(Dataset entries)
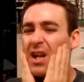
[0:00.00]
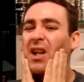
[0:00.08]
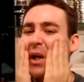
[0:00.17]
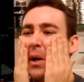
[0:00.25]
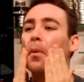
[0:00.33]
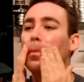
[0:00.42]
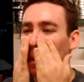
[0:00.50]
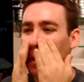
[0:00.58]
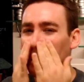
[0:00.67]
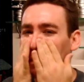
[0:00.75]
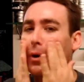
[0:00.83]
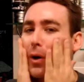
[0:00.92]
not like a,
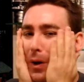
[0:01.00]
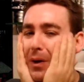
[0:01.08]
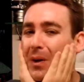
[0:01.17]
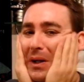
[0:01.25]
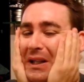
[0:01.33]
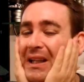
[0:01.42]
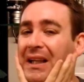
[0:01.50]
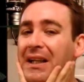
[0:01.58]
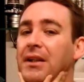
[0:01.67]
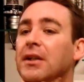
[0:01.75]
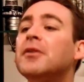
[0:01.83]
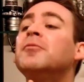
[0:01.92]
a burn or
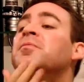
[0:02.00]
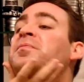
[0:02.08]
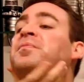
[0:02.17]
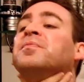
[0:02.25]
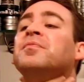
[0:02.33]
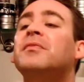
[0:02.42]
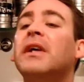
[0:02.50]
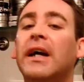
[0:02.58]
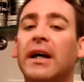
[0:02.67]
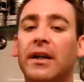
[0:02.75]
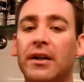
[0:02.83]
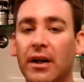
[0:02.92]
anything.
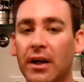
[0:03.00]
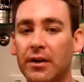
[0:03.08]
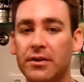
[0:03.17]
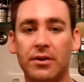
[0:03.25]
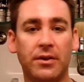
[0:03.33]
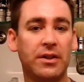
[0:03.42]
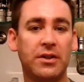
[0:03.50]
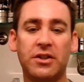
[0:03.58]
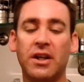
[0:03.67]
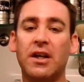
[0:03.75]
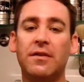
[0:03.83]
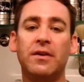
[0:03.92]
And uh, so this
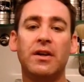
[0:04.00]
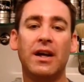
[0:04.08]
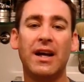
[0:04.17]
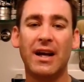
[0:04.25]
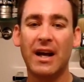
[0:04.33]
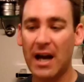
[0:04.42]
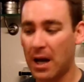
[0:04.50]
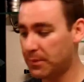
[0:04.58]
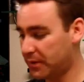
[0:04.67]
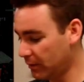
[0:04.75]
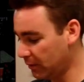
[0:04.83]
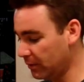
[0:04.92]
shave
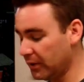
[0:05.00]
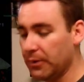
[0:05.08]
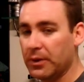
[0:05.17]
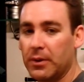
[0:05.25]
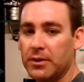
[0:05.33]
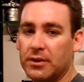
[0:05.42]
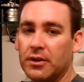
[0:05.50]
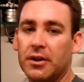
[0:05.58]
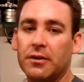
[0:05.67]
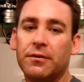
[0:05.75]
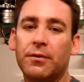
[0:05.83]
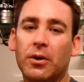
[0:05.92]
absolutely what I was
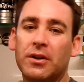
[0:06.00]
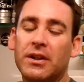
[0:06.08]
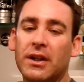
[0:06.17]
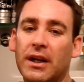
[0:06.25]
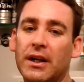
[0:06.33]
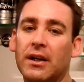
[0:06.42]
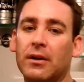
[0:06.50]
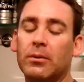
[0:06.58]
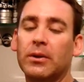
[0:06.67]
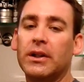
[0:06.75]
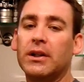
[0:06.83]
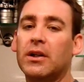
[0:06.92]
looking for tonight. Had a
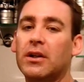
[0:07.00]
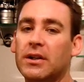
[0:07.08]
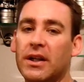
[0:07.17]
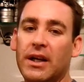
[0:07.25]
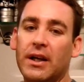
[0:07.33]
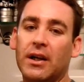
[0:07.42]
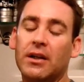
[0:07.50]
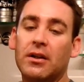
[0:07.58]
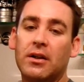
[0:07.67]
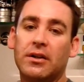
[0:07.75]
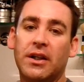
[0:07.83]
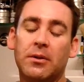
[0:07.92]
really long day, got a
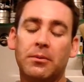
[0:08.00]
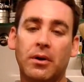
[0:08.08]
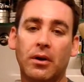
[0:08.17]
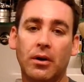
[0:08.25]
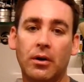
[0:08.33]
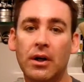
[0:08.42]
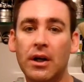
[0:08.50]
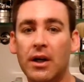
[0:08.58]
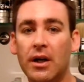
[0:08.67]
long day tomorrow.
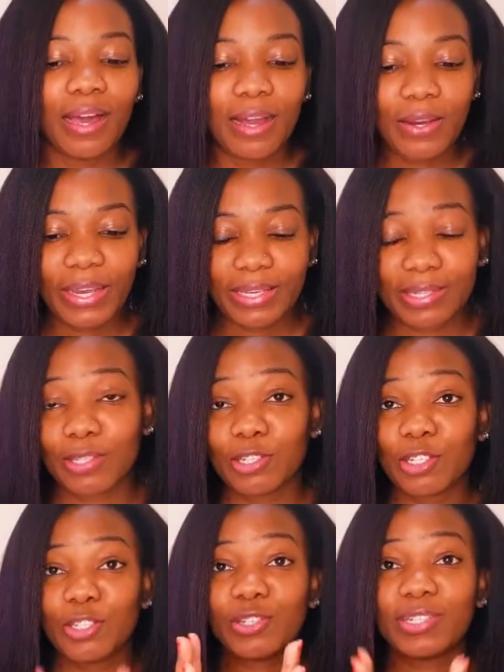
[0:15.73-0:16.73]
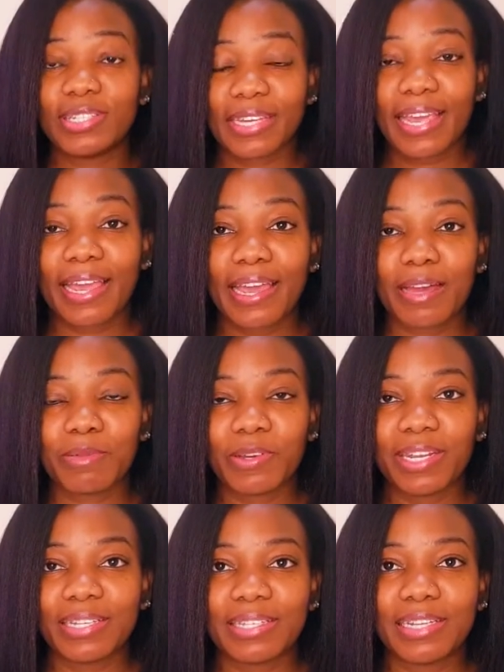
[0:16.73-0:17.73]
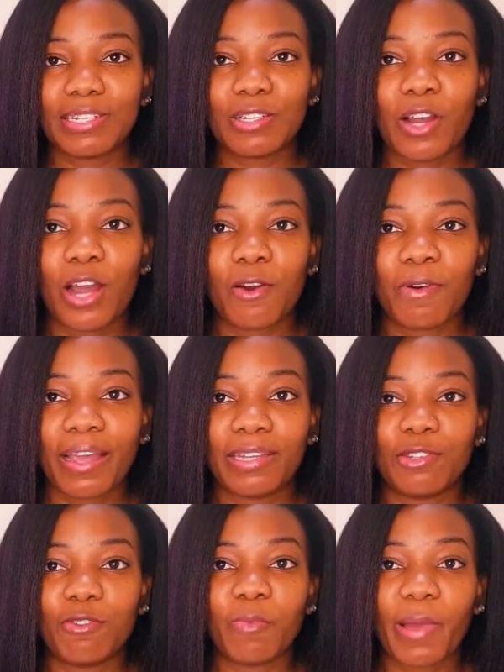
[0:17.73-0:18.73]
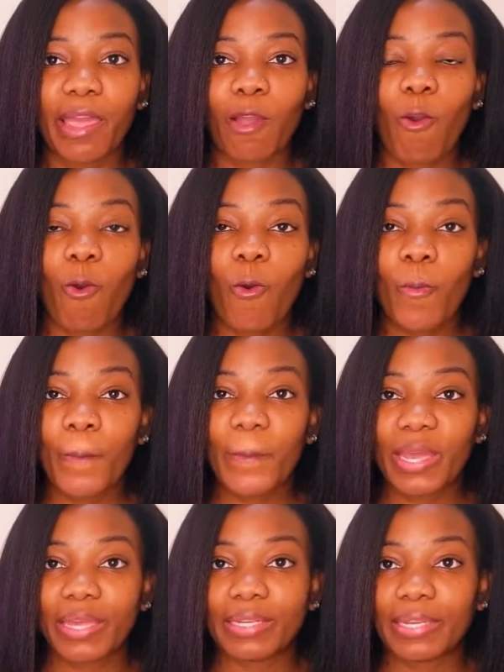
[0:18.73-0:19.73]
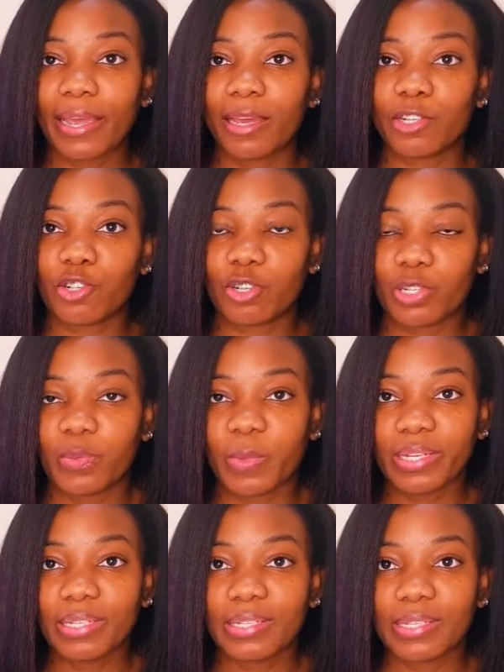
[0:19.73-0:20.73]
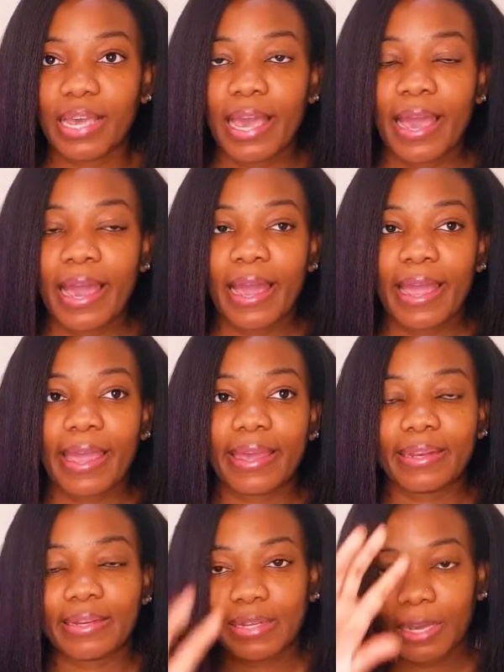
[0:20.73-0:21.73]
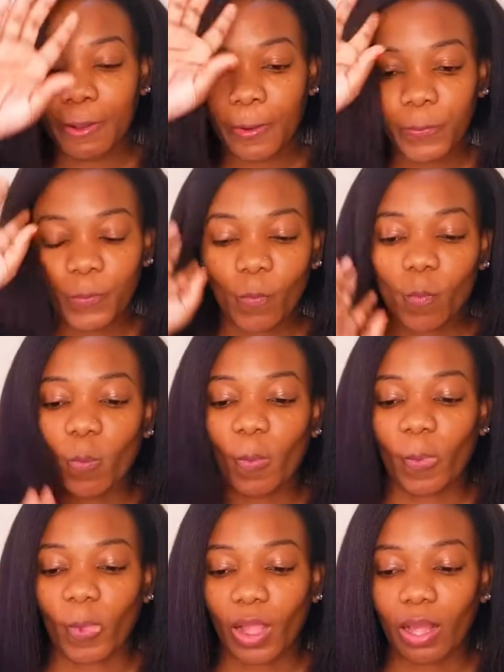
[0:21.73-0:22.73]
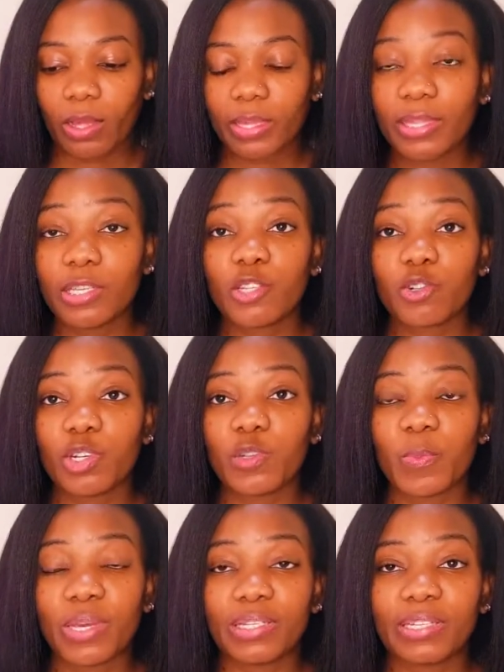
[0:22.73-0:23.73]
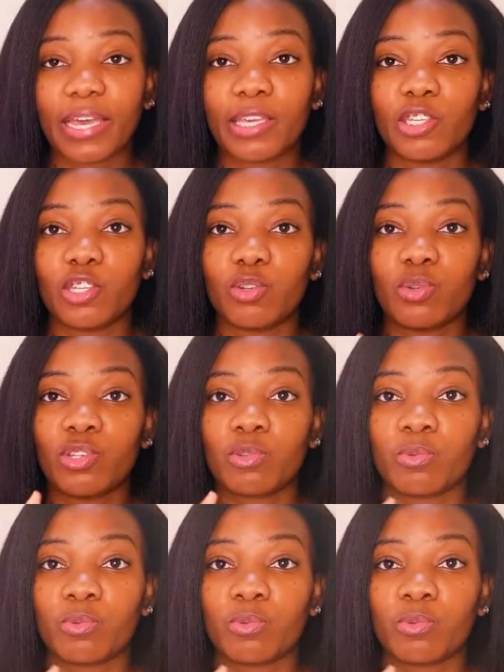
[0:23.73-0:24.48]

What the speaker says: Okay, so today I'm gonna tell you how I do my homemade hair treatment. And in this treatment I use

• [What is needed]:
Return all of the records above exactly as written. Omit each picture.

• [Exercise result]:
[0:00.00]
[0:00.08]
[0:00.17]
[0:00.25]
[0:00.33]
[0:00.42]
[0:00.50]
[0:00.58]
[0:00.67]
[0:00.75]
[0:00.83]
[0:00.92]
not like a,
[0:01.00]
[0:01.08]
[0:01.17]
[0:01.25]
[0:01.33]
[0:01.42]
[0:01.50]
[0:01.58]
[0:01.67]
[0:01.75]
[0:01.83]
[0:01.92]
a burn or
[0:02.00]
[0:02.08]
[0:02.17]
[0:02.25]
[0:02.33]
[0:02.42]
[0:02.50]
[0:02.58]
[0:02.67]
[0:02.75]
[0:02.83]
[0:02.92]
anything.
[0:03.00]
[0:03.08]
[0:03.17]
[0:03.25]
[0:03.33]
[0:03.42]
[0:03.50]
[0:03.58]
[0:03.67]
[0:03.75]
[0:03.83]
[0:03.92]
And uh, so this
[0:04.00]
[0:04.08]
[0:04.17]
[0:04.25]
[0:04.33]
[0:04.42]
[0:04.50]
[0:04.58]
[0:04.67]
[0:04.75]
[0:04.83]
[0:04.92]
shave
[0:05.00]
[0:05.08]
[0:05.17]
[0:05.25]
[0:05.33]
[0:05.42]
[0:05.50]
[0:05.58]
[0:05.67]
[0:05.75]
[0:05.83]
[0:05.92]
absolutely what I was
[0:06.00]
[0:06.08]
[0:06.17]
[0:06.25]
[0:06.33]
[0:06.42]
[0:06.50]
[0:06.58]
[0:06.67]
[0:06.75]
[0:06.83]
[0:06.92]
looking for tonight. Had a
[0:07.00]
[0:07.08]
[0:07.17]
[0:07.25]
[0:07.33]
[0:07.42]
[0:07.50]
[0:07.58]
[0:07.67]
[0:07.75]
[0:07.83]
[0:07.92]
really long day, got a
[0:08.00]
[0:08.08]
[0:08.17]
[0:08.25]
[0:08.33]
[0:08.42]
[0:08.50]
[0:08.58]
[0:08.67]
long day tomorrow.
[0:15.73-0:16.73]
[0:16.73-0:17.73]
[0:17.73-0:18.73]
[0:18.73-0:19.73]
[0:19.73-0:20.73]
[0:20.73-0:21.73]
[0:21.73-0:22.73]
[0:22.73-0:23.73]
[0:23.73-0:24.48]

What the speaker says: Okay, so today I'm gonna tell you how I do my homemade hair treatment. And in this treatment I use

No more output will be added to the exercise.